You’re a good sleeper too, what a good boy! Mama is very happy about this. Yes, you cluster feed twice a day, and no, I don’t mind it at all. I know what to expect and this time has been blissful.
Filed under Everyday Life | Comment (0)and we welcome our son….
Sunday’s post was prophetic. Sunday evening at 10pm, I was working through one of the weekend’s contractions (not too hard but needing to concentrate) on E’s bedroom floor, hands & knees when I felt a big POP and a very strong contraction. So strong I was sure I would not be able to crawl out of her room to the office where G. was watching the Canadian Grand Prix on the computer. I called for him twice and then felt my amniotic fluid leaking.
Contractions started right up about 3 minutes apart, and G. got E. over to the neighbors in time to load the car. I labored downstairs, over a beach towel, and he loaded me in the well-toweled back seat of the Subaru.
They continued about 3 minutes apart til we got to the hospital. Then, in OB triage, when the nurses were asking me for my ID and to sign stuff (my purse was, alas, at home), I was on my hands & knees in the door way and G. was saying “we don’t have time for all this”. They got me into a triage room, the resident checked and said “she’s complete!” and all of sudden, there was this flurry of people and activity: “She’s complete!” They wheeled me down right in the bed, asking “are you feeling pushy?” and I was not at that moment.
But soon, a few contractions later, I was. I struggled to get in the right position, which seemed to be hands & knees but up, on the back of the lifted bed. I tried turning around to the standard classic push position, but G. could see, and I could feel this wasn’t working. The resident asked me to lay on my back (!!) but we knew better. So G. got me back facing the back of the bed. I was, as usual, howling, not pushing, but once I got the hang of the contraction (wait until it starts to peak THEN start pushing) it went smoother. I could FEEL his body moving down in me. Then, the pain just got intense, wouldn’t let up even in between contractions (which were a not-very-comfortable two and a half minutes apart). It was so, so hard. I was crying “why won’t he come out? what’s wrong?” But soon, I could feel his head crowning (let’s not discuss the messy, except to say labor is messy, and the staff knows how to handle it). And then, last push, very painful but I knew he was coming out. A pop, a slip and he was out!
They were great – they got me turned over and the bedding cleaned up a bit and laid him on my chest, let him nurse while still connected to the cord. Eventually the cord stopped pulsing and they let me cut it. My son! You’re on your own now (sorta!)
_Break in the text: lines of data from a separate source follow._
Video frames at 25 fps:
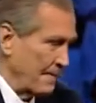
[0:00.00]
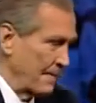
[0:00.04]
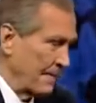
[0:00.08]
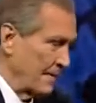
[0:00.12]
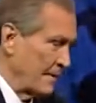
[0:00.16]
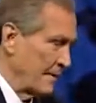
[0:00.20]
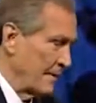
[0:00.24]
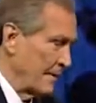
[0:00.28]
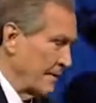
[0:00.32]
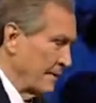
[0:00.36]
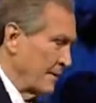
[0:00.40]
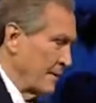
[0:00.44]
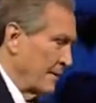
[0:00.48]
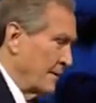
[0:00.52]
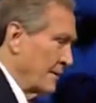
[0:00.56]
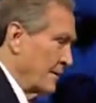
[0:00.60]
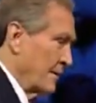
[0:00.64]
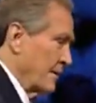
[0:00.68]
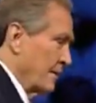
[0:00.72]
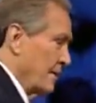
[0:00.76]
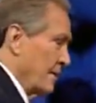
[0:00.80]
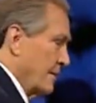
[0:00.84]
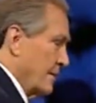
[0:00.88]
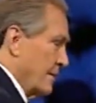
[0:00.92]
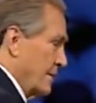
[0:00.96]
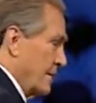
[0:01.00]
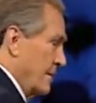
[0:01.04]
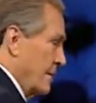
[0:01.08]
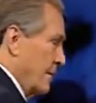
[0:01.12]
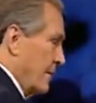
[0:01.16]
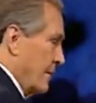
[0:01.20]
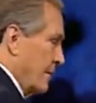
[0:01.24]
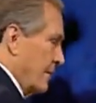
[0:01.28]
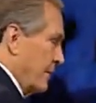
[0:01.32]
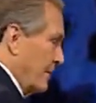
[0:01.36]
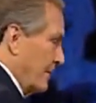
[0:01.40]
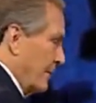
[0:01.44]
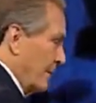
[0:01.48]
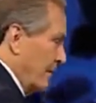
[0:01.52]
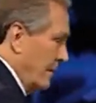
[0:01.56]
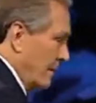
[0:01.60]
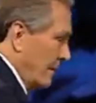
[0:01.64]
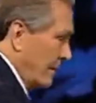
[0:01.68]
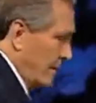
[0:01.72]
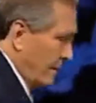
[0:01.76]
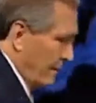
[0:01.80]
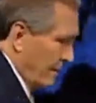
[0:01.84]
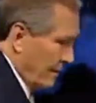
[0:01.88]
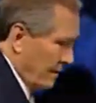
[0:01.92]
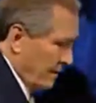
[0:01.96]

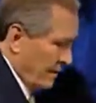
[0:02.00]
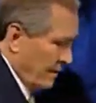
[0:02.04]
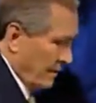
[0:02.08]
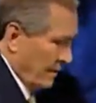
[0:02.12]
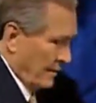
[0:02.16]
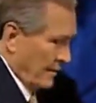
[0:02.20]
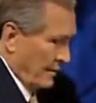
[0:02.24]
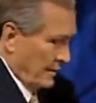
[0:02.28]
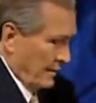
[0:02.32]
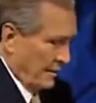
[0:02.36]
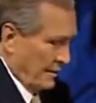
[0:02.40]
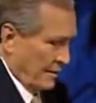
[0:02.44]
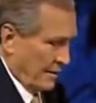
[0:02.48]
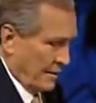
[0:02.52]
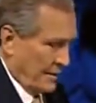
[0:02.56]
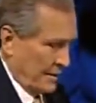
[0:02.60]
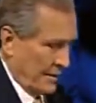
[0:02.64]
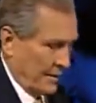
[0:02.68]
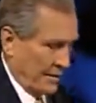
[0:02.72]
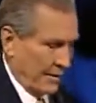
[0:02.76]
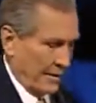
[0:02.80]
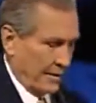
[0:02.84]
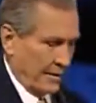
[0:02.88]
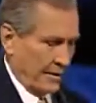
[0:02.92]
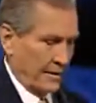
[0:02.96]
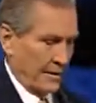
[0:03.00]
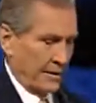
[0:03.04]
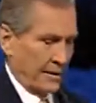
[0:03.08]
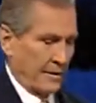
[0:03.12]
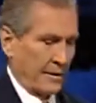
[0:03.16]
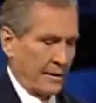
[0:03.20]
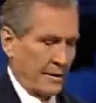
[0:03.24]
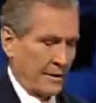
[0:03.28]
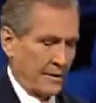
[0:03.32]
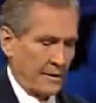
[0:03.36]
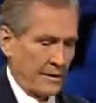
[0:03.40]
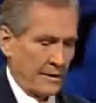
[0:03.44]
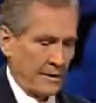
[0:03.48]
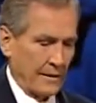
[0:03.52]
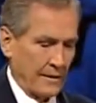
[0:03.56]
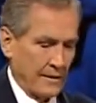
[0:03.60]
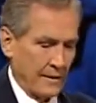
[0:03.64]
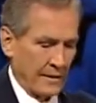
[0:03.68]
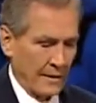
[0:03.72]
(silence)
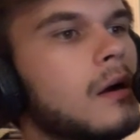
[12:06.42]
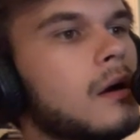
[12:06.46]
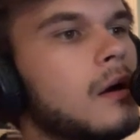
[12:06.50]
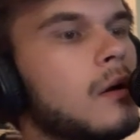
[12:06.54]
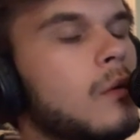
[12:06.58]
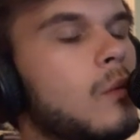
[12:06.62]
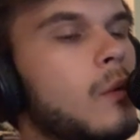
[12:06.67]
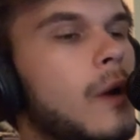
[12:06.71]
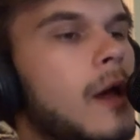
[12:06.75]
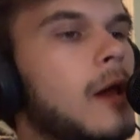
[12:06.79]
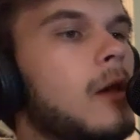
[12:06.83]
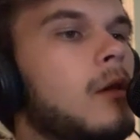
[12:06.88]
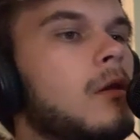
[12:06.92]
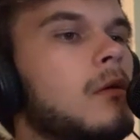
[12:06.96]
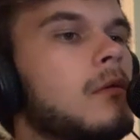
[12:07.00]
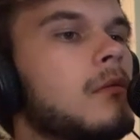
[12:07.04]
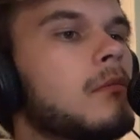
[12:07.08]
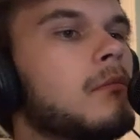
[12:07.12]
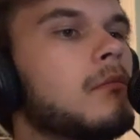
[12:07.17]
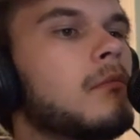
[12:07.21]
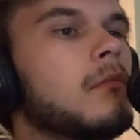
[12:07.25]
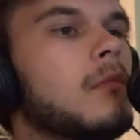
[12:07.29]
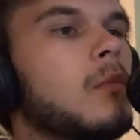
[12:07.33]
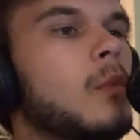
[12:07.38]
Well,
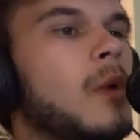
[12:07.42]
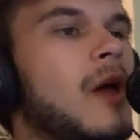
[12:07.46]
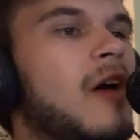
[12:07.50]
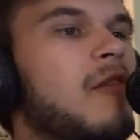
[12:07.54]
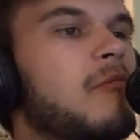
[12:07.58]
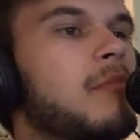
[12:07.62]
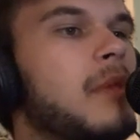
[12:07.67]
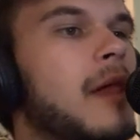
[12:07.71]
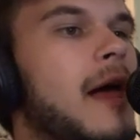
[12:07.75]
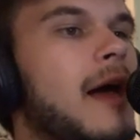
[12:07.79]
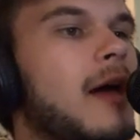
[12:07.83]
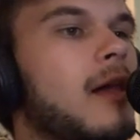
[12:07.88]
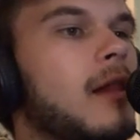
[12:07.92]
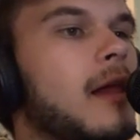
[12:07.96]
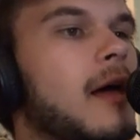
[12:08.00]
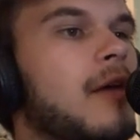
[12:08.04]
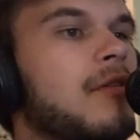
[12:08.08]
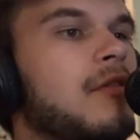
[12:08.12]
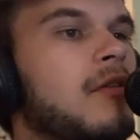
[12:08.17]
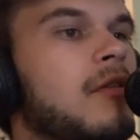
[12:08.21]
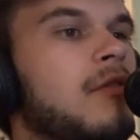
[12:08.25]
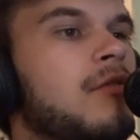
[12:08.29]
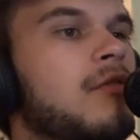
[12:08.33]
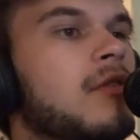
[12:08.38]
we have black
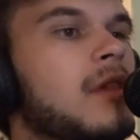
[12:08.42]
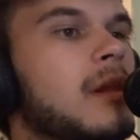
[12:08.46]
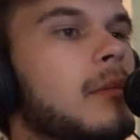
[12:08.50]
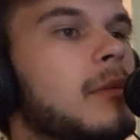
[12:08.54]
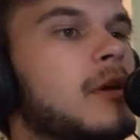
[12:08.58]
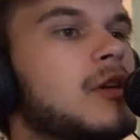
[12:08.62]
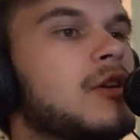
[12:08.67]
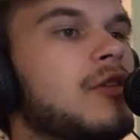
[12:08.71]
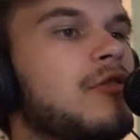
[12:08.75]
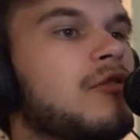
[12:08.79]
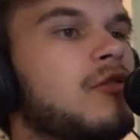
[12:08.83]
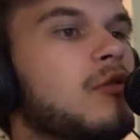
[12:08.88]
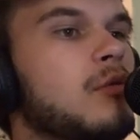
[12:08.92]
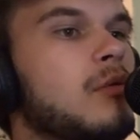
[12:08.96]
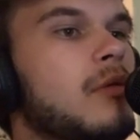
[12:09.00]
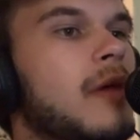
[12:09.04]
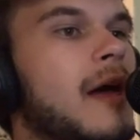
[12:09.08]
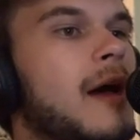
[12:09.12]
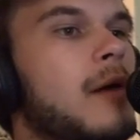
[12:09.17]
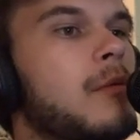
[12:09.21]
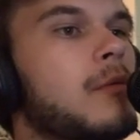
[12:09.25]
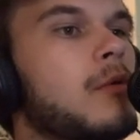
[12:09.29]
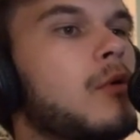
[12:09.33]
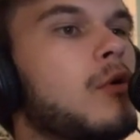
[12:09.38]
glasses, so let me just do
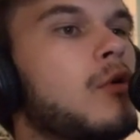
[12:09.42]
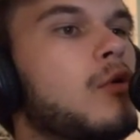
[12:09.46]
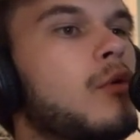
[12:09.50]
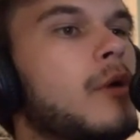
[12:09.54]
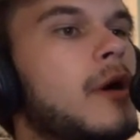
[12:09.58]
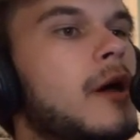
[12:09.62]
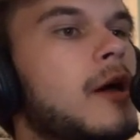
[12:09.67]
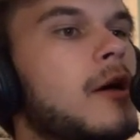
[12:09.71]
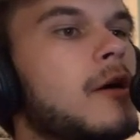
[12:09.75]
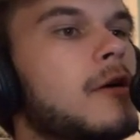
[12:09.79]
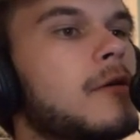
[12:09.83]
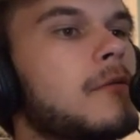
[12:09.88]
that real quick.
We got everything we wanted – two hours of bonding and nursing, weighing and measuring and such at the end. All his baby care in the room, not the nursery. It was delightful!
Both OBs stopped by, cheered for me having birthed without anesthesia, commended me on a good birthing position (Drs. both said that most of their natural patients birth in that position).
It was, amazing. Intense, fast, incredibly painful, but amazing. And now, looking a lot like E. as a newborn, is sleeping in a bouncy seat next to me. My son. Our son. We did it!
Christian Robert Siegle
7lbs 12 oz. 11:57pm 6/13/10
We did it, my boy, 39 weeks exactly, a beautiful pregnancy that you gave to me. It was my gift to nurture you and I am sad it’s over, but I’m ready to move on, and YOU are the prize. I don’t think anyone but a mother or father can understand a parent’s love. I am blown away how I can love TWO children this much.